Comment 8 Kirk True 2009-04-16 08:18:00 UTC
I was able to reproduce this with 5.5.26 (the OP's stated version) and 5.5.27 (the current latest 5.5.x version). However, versions 6.0.0-alpha through to 6.0.18 (the current latest 6.0.x version) as well as the trunk do not exhibit this behavior.

So a question for the Tomcat developers, do we want to fix this for 5.5.x or do we instead suggest the user upgrade?
Comment 9 Mark Thomas 2009-04-16 08:21:16 UTC
It will depend what the patch looks like. Create a patch and one of us will take a look. If the patch is OK, we'll propose it for 5.5.x.
Comment 10 IzhikovNikolay 2009-04-17 03:00:59 UTC
I still can't reproduce the bug.
I'm on WindowsXP 
jdk - 1.6.0_07
Comment 11 Kirk True 2009-04-17 09:03:24 UTC
I should mention I'm on Linux (Fedora 10 x64).
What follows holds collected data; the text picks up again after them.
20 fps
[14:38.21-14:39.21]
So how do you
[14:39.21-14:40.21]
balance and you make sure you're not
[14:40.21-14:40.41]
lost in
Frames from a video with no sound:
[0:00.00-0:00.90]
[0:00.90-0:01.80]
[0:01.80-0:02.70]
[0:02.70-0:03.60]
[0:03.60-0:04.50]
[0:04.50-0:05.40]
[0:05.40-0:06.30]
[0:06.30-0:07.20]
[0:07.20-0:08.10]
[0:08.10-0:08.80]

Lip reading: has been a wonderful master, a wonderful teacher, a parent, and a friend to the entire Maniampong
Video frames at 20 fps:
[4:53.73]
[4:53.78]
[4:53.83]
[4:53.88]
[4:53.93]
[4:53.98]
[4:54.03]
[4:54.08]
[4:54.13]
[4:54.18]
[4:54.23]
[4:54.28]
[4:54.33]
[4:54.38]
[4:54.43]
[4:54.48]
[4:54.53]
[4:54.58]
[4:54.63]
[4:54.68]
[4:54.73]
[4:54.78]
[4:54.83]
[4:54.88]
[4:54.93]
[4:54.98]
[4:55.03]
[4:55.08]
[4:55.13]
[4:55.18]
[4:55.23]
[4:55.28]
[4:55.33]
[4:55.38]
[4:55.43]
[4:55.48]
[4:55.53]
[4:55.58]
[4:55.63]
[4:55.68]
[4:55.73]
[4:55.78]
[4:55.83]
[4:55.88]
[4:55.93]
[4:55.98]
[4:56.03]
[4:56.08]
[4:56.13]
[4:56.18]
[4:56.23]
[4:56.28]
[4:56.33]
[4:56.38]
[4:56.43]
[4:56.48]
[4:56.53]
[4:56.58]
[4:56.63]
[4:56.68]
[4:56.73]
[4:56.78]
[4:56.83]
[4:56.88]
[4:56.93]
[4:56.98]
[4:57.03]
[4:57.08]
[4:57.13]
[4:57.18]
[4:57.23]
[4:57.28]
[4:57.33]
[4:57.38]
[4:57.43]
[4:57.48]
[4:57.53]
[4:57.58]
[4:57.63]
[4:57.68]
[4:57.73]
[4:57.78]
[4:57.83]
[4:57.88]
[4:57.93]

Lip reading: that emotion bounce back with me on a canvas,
Here's my java -version:

    java version "1.6.0_12"
    Java(TM) SE Runtime Environment (build 1.6.0_12-b04)
    Java HotSpot(TM) 64-Bit Server VM (build 11.2-b01, mixed mode)
Comment 12 Mark Thomas 2009-07-23 23:18:42 UTC
I have removed the debug logging (of the request parameters) that caused the input stream to be consumed in trunk. The patch has been proposed for 5.5.x and 6.0.x.
Comment 13 Mark Thomas 2009-08-12 04:36:39 UTC
The patch has been applied to 5.5.x and will be included in 5.5.29 onwards.
Comment 14 Mark Thomas 2009-08-12 04:51:38 UTC
This has been fixed in 6.0.x and will be included in 6.0.21 onwards.